An attempt to sabotage the Marlow Red Kite charity bike ride in rural Oxfordshire proved unsuccessful on Sunday.
Dozens of riders were forced off the road with punctures after drawing pins were discovered to have been scattered across the ride route near the villages of Oakley and Brill.
“At one point the road to Brill was littered with cyclists with flat tyres,” said an Event spokesman for the annual Marlow Red Kite Ride, which each year raises thousands of pounds for their chosen charity.
Organisers acted immediately to remove handfuls of drawing pins from two stretches of road as early arrivals tried to dodge the danger.
“Its incredibly disappointing that a narrow minded individual has attempted to spoil the day for a large group of people. And it could have been considerably worse,” said Event director Steve Tolmie.
“A cyclist could have received a serious injury as a result of this attempt. We reported this to Thames Valley Police immediately and they take incidents like this very seriously.
Tolmie added: “Safety to our riders and other road users is our number one concern and we would be very keen for anyone who saw anything suspicious on the main B4011 near Oakley to contact police with any information.”
The drawing pin saga failed to dampen the enthusiasm of 700 riders who tackled four differing routes of this year’s Red Kite Ride.
Sixteen year-old Olly Hucks from Radnage near High Wycombe completed the new 126 mile route in 7hr 24 mins and then revealed that he also cycled the 10 miles from home to the start!
Olly was part of a family of four who rode the different distances with younger brother Sam delighted to have finished his first 80 mile ride.
There were a number of entrants from further afield too.

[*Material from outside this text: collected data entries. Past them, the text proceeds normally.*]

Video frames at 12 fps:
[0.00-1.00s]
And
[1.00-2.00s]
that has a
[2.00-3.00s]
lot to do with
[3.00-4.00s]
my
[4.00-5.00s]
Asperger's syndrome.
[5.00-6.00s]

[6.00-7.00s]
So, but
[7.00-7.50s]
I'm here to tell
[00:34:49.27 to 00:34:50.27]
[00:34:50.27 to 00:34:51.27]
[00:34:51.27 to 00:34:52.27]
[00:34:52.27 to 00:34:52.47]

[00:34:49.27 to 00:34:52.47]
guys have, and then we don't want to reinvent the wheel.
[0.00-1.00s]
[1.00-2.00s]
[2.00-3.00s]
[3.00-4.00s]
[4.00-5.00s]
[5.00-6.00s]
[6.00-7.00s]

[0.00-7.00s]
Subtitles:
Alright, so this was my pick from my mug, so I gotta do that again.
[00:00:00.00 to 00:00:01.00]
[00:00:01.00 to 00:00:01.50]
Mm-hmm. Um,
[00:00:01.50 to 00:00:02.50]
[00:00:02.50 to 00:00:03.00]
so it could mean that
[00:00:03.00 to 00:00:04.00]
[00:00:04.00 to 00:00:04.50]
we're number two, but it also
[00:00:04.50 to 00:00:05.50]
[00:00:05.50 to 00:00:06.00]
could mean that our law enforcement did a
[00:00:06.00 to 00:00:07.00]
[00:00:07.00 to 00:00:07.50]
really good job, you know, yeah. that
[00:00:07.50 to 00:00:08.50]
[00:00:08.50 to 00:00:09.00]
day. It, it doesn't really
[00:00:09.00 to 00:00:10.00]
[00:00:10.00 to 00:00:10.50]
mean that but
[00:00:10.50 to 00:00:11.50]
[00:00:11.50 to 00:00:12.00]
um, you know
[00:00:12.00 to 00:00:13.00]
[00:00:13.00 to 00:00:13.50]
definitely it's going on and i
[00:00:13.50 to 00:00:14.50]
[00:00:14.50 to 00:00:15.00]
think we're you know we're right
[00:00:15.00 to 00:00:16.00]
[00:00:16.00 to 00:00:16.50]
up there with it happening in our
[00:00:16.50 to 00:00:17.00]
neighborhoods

Paul Ward swapped his normal route of cycling on the desert tracks of Dubai, for the ups and downs of the Chilterns as he took advantage of a visit to England to take on the 50 mile route.
Allard Van Ness traveled from Amsterdam to take part in the much tougher 126 mile category. Van Ness, a 49 year-old Tax Advisor, is used to cycling the flat roads of Holland, so found the 6,300ft of climbing quite a challenge.
Organisers were delighted with not only the sellout entry of 700 riders but that so many stayed behind to sample the special atmosphere at the finish.
“Not only did we sell out our entry, we also sold out of beer and burgers!” added Tolmie. “It was quite a day”.
This is the fourth year of the Red Kite Ride organised by volunteers from Marlow Riders. For the second year running the event raised money for Cyclists Fighting Cancer, who help youngsters with cancer to regain their strength, fitness and confidence by supplying adapted bikes and trikes.
This year organisers are optimistic that the total money raised from the event will exceed £7,000.